> [Exercise directions]: Run through the data and copy out every line that mentions the word "just".

> [Exercise data]:
*****

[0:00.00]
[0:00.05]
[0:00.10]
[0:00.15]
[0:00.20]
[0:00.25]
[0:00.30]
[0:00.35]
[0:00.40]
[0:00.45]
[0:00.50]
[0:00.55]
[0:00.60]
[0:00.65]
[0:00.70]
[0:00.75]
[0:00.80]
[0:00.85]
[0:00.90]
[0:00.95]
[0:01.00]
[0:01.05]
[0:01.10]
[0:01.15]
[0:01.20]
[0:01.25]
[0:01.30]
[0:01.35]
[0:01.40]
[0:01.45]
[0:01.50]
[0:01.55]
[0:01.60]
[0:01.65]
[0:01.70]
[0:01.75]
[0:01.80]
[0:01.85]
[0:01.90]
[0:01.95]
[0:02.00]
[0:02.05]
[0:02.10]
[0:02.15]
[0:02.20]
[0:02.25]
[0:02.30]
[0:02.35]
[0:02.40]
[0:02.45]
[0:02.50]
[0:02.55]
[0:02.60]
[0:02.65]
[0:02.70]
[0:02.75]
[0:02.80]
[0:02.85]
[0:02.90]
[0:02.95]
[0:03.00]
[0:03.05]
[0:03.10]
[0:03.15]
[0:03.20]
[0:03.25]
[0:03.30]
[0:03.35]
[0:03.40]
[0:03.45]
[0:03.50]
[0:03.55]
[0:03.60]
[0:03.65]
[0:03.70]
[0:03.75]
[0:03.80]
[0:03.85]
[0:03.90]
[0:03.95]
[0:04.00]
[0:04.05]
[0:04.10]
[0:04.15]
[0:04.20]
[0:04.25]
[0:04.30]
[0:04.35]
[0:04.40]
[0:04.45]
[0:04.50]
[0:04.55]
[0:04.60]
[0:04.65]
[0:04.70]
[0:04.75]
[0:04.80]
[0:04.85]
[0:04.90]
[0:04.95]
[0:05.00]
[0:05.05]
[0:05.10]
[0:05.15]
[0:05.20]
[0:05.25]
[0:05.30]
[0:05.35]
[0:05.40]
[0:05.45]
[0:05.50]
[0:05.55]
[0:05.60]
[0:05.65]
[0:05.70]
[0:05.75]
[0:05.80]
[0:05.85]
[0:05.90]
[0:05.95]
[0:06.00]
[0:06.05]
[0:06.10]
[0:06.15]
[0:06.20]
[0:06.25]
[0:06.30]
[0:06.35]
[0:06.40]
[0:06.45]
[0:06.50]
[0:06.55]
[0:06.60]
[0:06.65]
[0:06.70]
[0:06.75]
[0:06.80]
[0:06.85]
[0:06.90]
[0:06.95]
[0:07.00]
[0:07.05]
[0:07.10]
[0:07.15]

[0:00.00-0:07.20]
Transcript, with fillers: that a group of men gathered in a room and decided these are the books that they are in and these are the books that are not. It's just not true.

*****

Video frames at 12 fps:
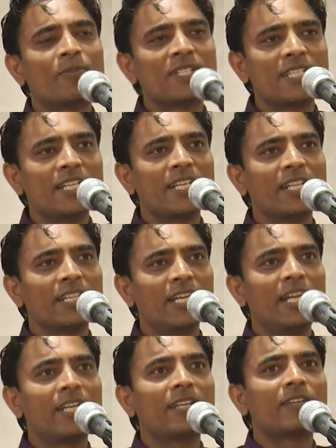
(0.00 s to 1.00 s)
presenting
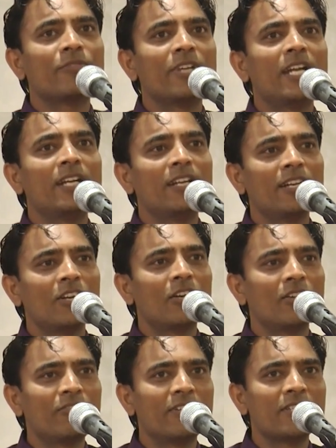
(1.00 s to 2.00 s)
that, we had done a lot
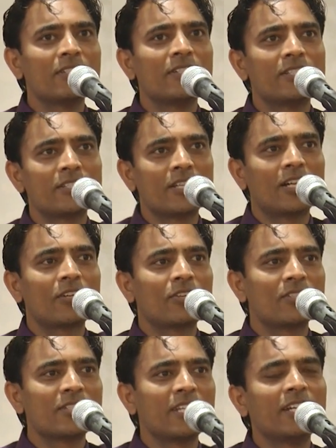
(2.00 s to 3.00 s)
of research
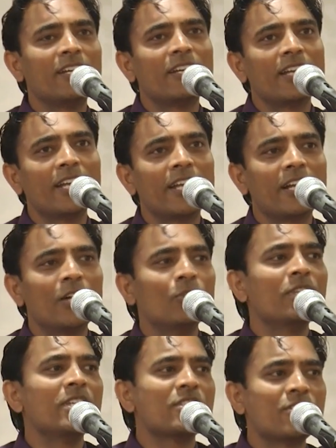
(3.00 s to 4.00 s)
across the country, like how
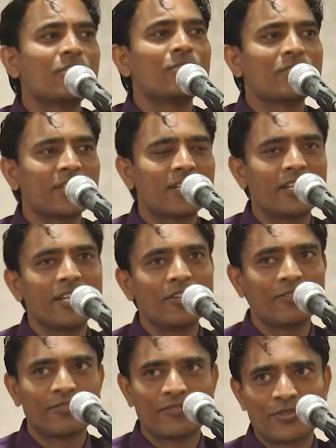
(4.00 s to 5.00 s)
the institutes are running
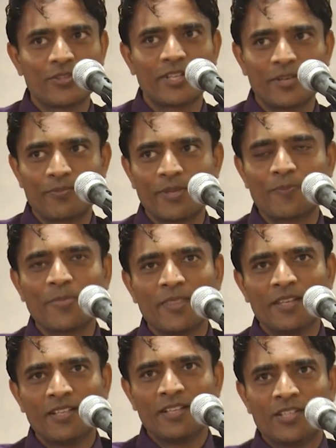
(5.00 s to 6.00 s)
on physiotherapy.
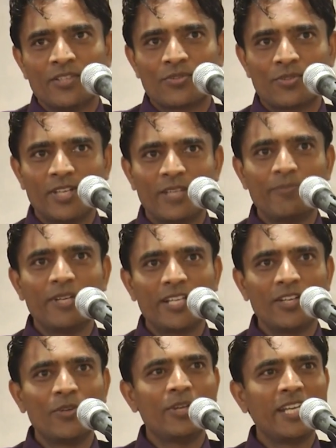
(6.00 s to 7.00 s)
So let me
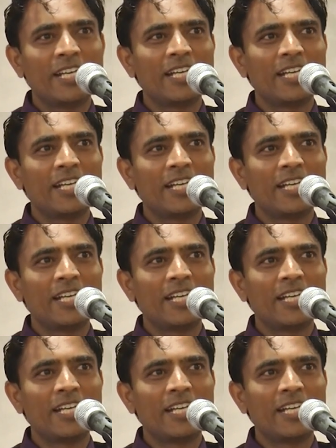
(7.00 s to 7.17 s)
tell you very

*****

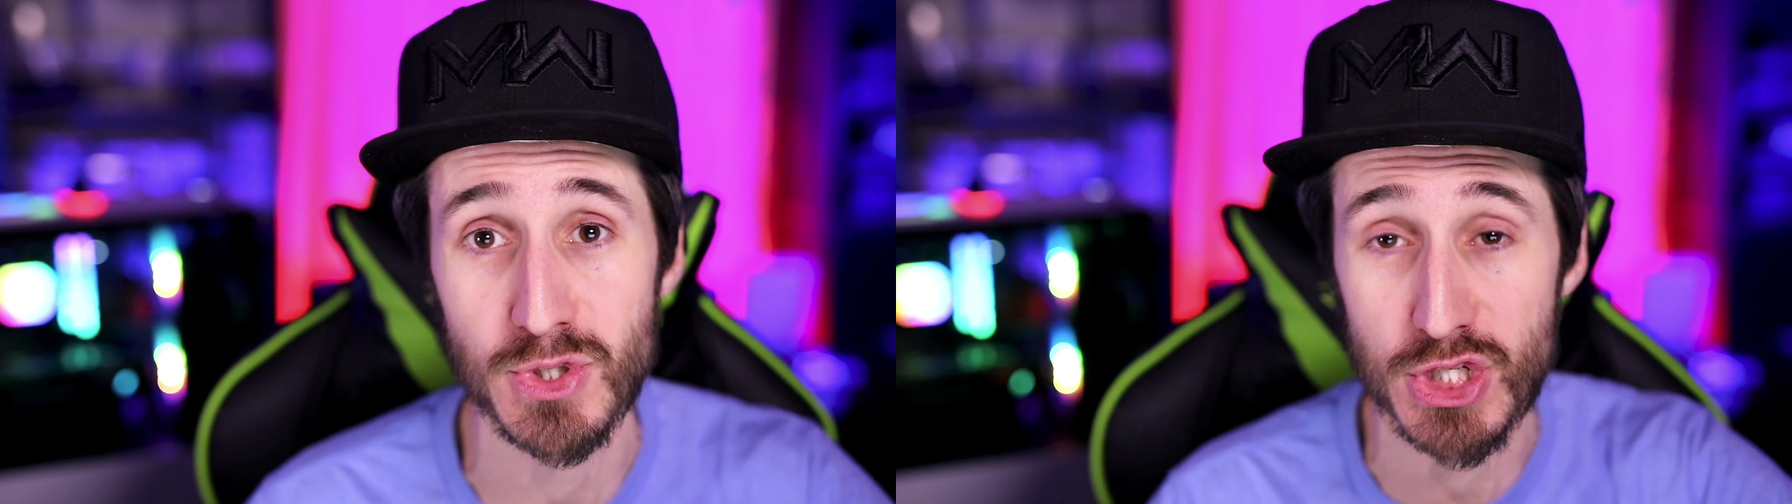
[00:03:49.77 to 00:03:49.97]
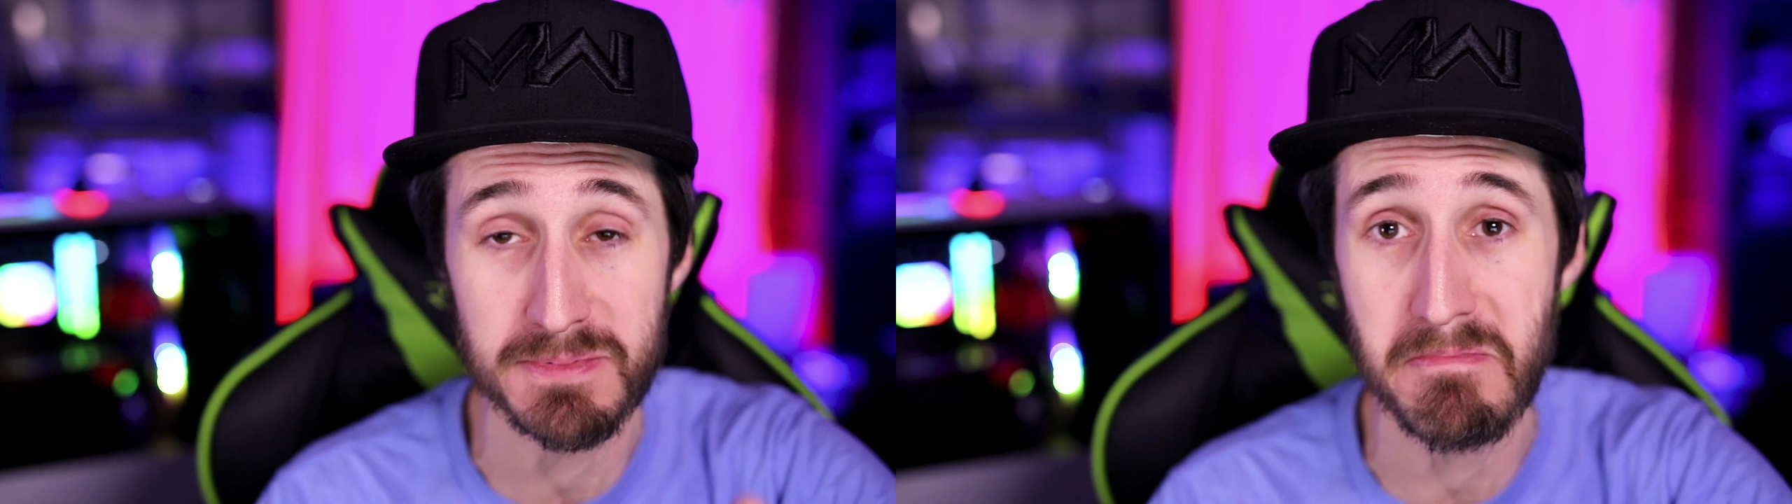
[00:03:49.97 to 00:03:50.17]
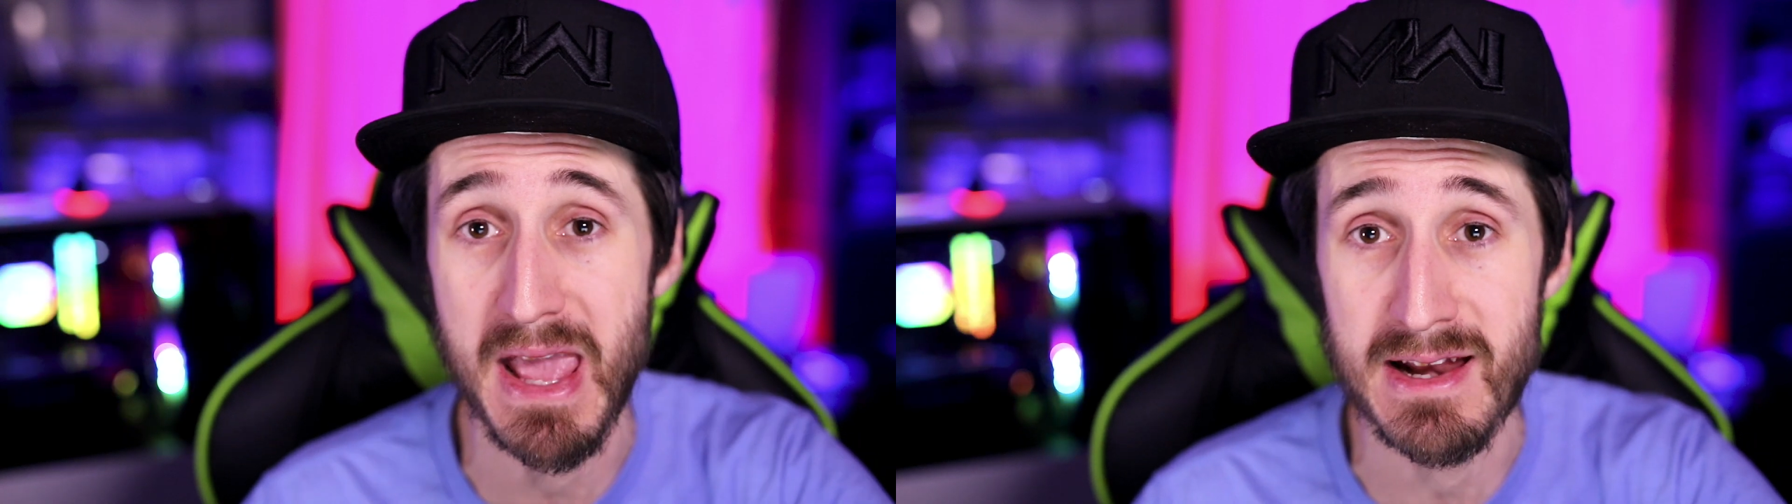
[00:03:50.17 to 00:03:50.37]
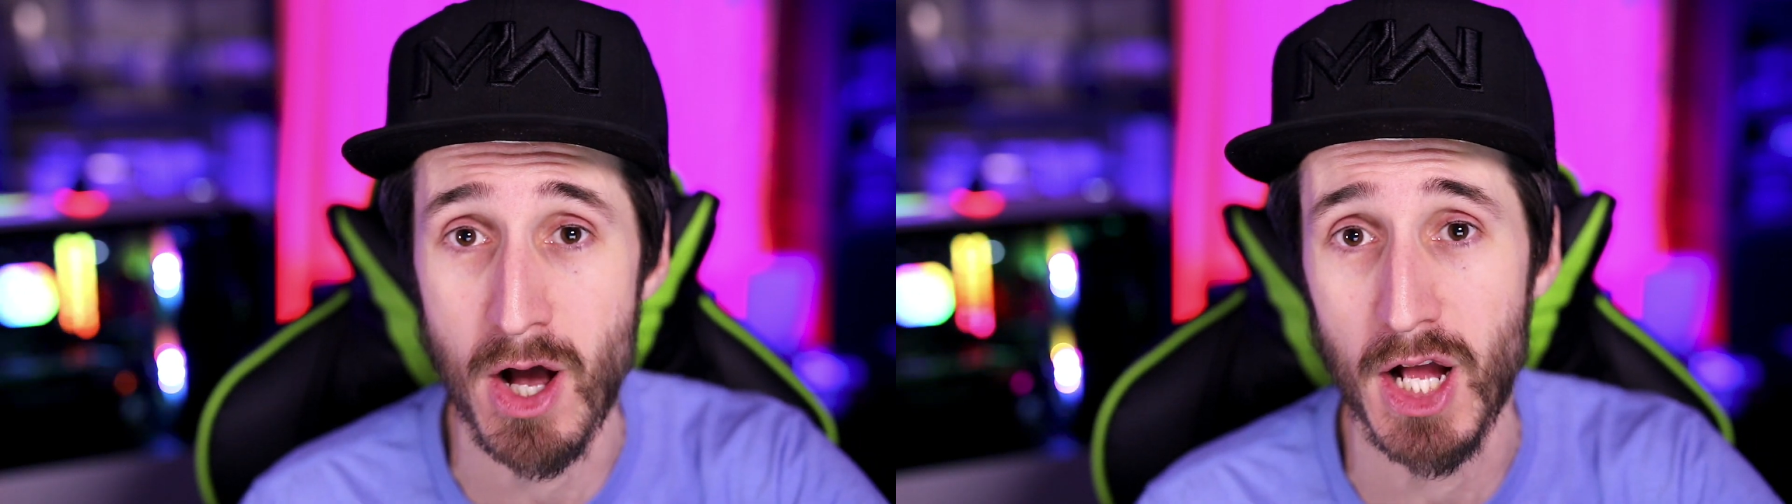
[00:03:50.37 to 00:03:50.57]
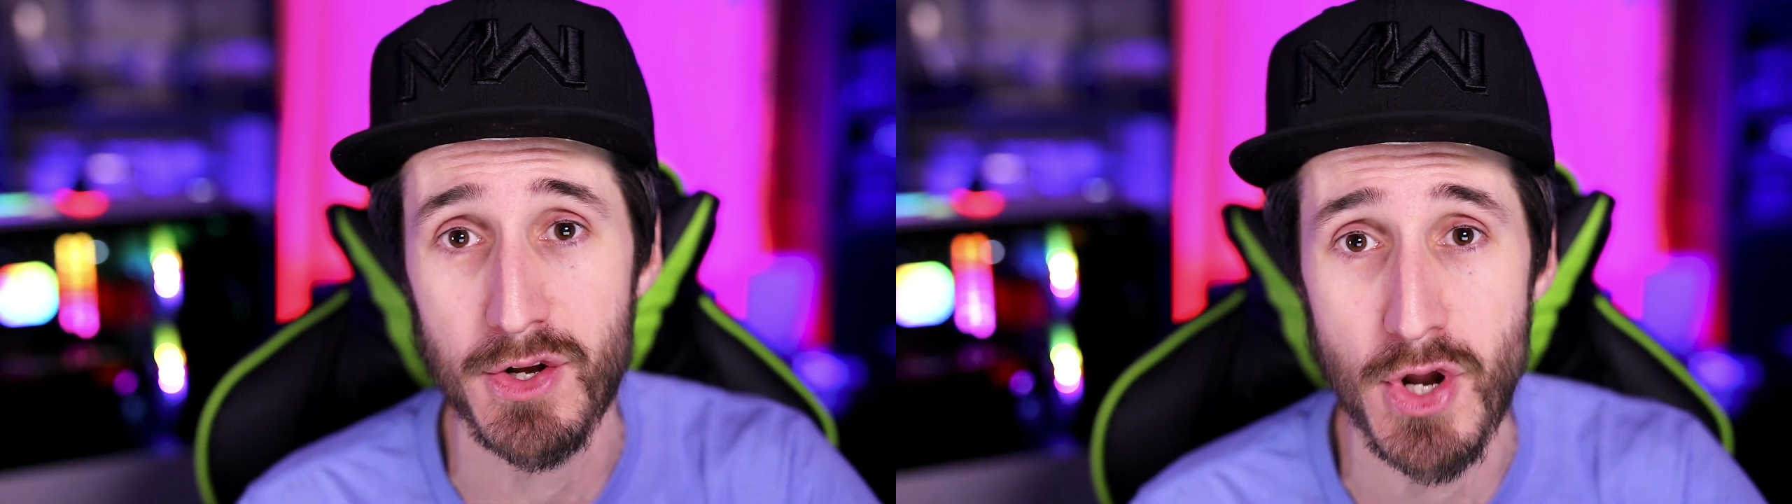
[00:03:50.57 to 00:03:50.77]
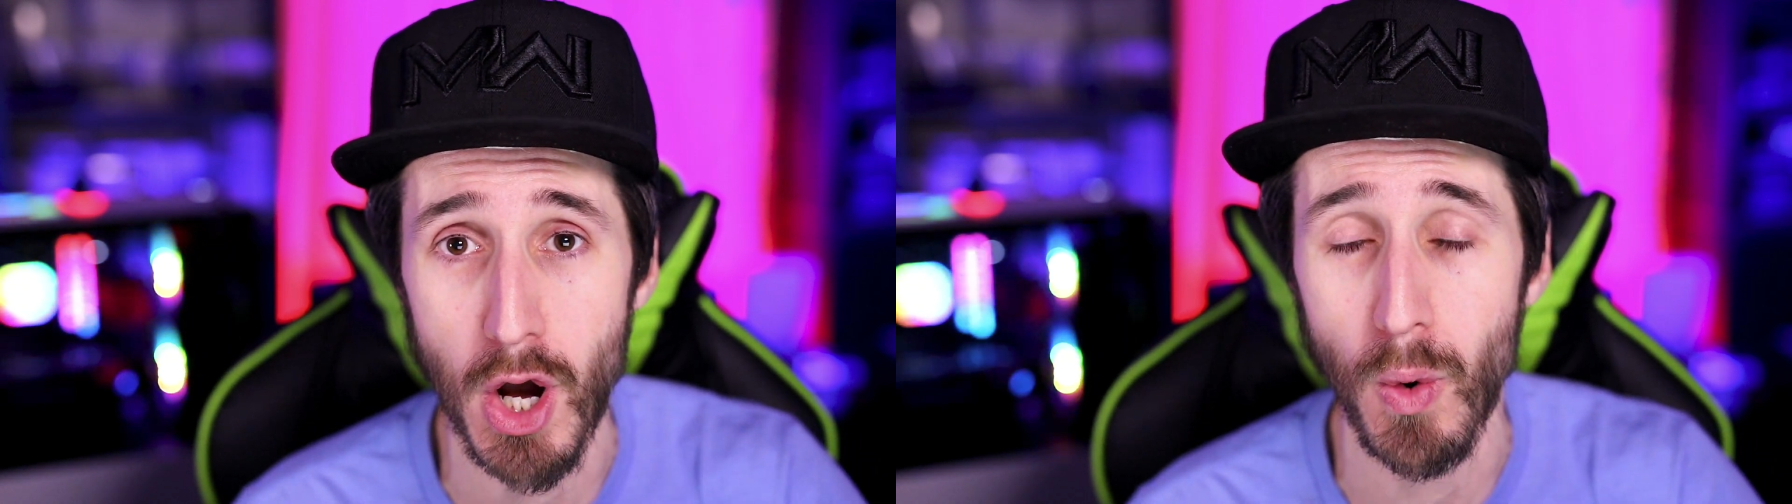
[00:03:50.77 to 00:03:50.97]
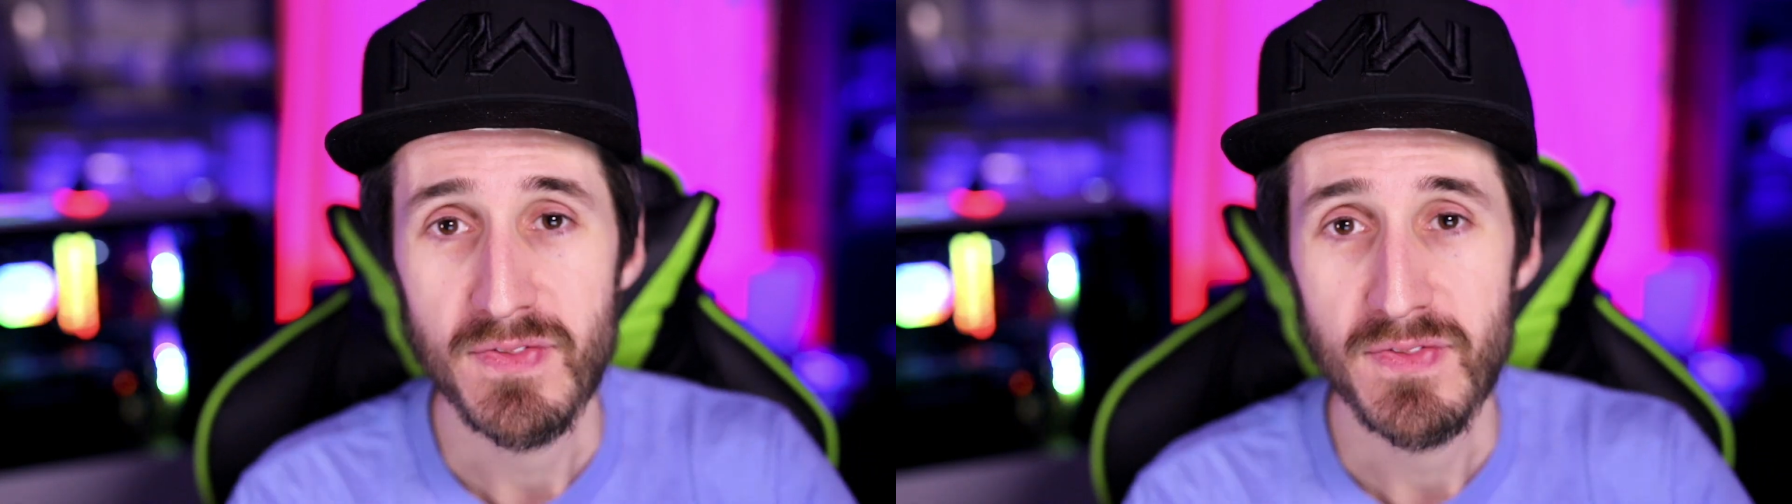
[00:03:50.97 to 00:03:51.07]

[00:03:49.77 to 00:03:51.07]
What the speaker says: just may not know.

*****

> [Written response]:
Transcript, with fillers: that a group of men gathered in a room and decided these are the books that they are in and these are the books that are not. It's just not true.
What the speaker says: just may not know.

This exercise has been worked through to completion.